Y spelling cownts
Posted by Noel Sanchez on September 12, 2008
Phonetics professor John Wells is calling for a “freeing up” of the English language, the Times Online reports. While I’m usually pretty hip to unconventional approaches to both language and education, I don’t agree with the idea that people should have more freedom to spell as they like. But, as always, there are a few instances where I disagree with the dictionary.
It all goes back to consistency. Consistency from article to article is important to keep the newspaper looking professional. Wells seems to advocate a set of consistent changes to English spelling, but a large restructuring of the language all at once would make it inconsistent with writings from just a few years earlier. Spelling changes occur gradually and allow people to adjust accordingly. An overhaul of every spelling irregularity overnight would raise a generation of students who would have trouble reading a book that their parents read in high school. Spelling is just another form of keeping writing consistent, and as a result, keeping it understandable for the reader.

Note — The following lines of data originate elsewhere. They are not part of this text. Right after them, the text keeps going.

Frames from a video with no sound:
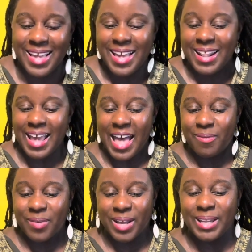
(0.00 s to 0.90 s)
the
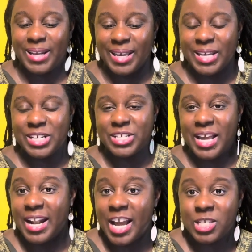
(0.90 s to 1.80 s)
African lineage
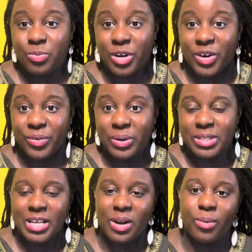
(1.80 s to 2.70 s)
and diasporic roots
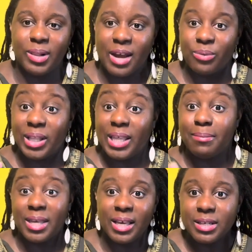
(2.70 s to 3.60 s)
and what that really
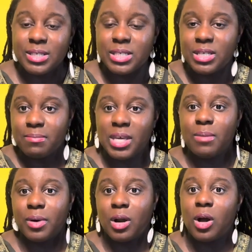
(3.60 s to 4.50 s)
means to me,
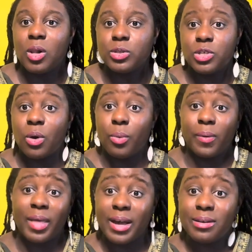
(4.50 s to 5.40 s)
but also what
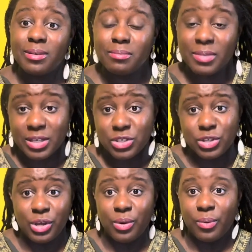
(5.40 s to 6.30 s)
that means to
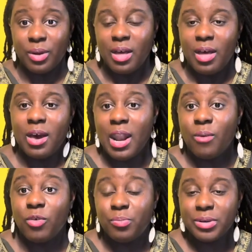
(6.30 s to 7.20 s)
you. And I
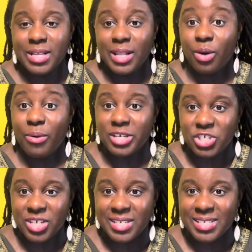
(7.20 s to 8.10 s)
will present the
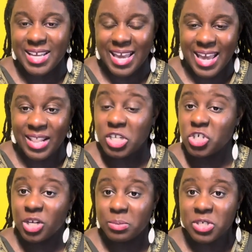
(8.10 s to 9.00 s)
questions in the
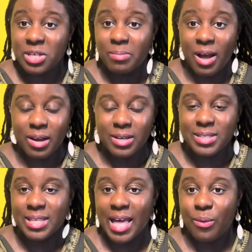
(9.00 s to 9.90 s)
description box
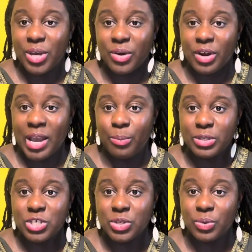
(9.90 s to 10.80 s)
so that way you're able
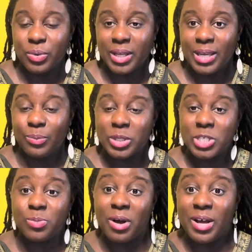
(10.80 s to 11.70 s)
to really
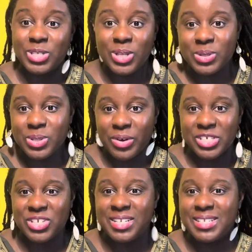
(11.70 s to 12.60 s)
respond to those
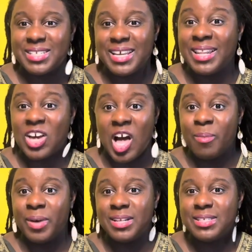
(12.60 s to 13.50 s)
questions in the
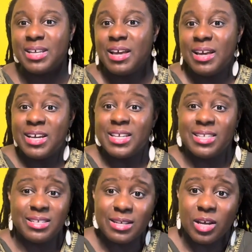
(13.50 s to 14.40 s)
comments, because
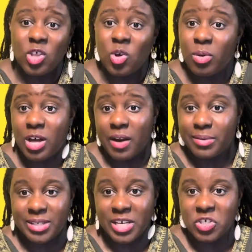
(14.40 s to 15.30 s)
this is a global
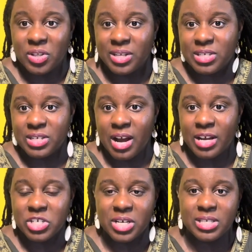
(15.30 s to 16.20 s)
conversation. This is not
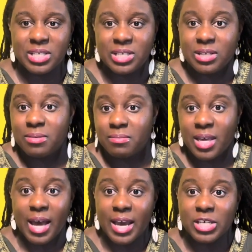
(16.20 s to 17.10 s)
just
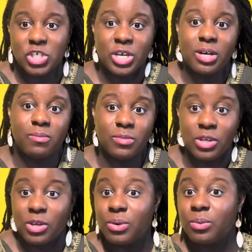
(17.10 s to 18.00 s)
me, Aisha,
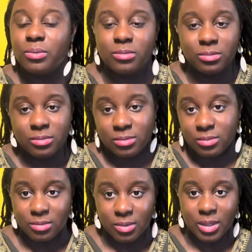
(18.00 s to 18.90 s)
you,
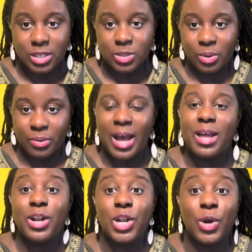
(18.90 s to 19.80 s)
this is where we're at.
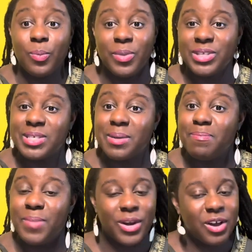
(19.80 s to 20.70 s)
Nope, this is a
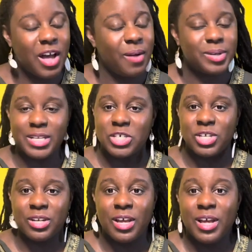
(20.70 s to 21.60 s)
bigger
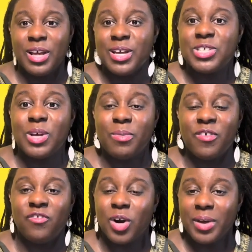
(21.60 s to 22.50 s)
conversation. So
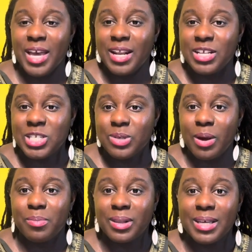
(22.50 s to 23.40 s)
before we get into
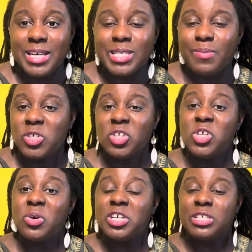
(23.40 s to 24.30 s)
it, please make sure that
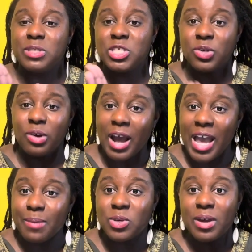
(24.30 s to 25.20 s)
you are
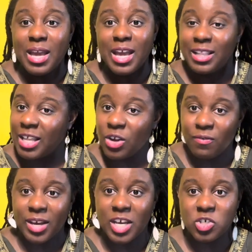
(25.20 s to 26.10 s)
subscribed, you hit the
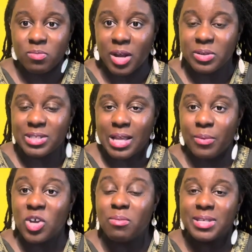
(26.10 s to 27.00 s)
notification bell so that way
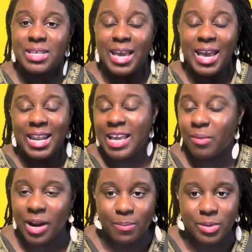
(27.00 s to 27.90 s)
you don't miss any of
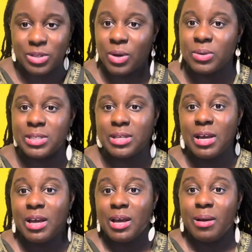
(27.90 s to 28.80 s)
our episodes.
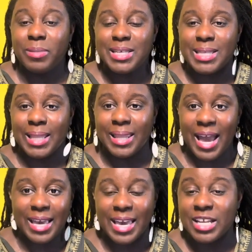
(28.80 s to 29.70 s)
Please
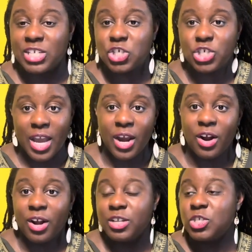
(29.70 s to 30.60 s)
like and
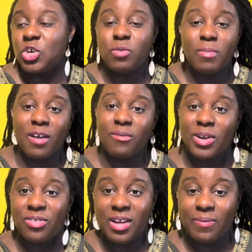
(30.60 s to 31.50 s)
share to whomever you
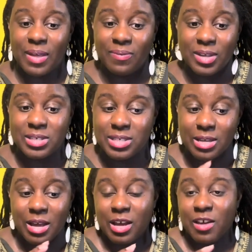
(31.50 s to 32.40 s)
think that this
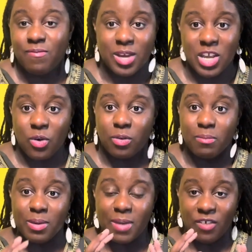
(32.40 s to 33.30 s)
video would
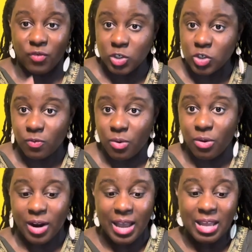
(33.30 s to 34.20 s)
be beneficial
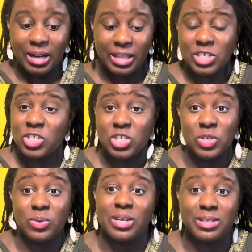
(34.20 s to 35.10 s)
for, and let's just do
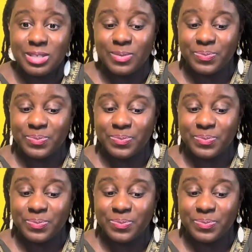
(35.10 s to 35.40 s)
this.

That being said, there are a few words that are technically misspelled that I choose to use in print. I attribute these misspellings more as changes in modern grammar than simple spelling issues, though. The biggest of these are “gonna,” “wanna,” and “finna,” which in some southern dialects is a shortened form of “fixing to.”
The AP Stylebook doesn’t have an entry on any of these words, and Merriam-Webster Online does not recognize any of them. Obviously, a reporter is not going to use these words in their copy, but what about in direct quotes? It’s a bit misleading to change your source’s utterance of “gonna” to “going to.” They mean the same thing, but I would argue that “gonna” is a different word. The pronunciation is completely different, it has less syllables and judging from its Google hits, people use the written form of “gonna” already.
This question has come up before in the newsroom, usually because “gonna” and “wanna” show up as being misspelled, making a copy editor wonder how to change it. I always suggest keeping them as they are unless they would cause confusion. (Although “finna” has never come up, I’d probably just paraphrase the quote to avoid using an obscure word.)
Do you know of any other misspellings that you feel should be adopted by the stylebook or dictionary?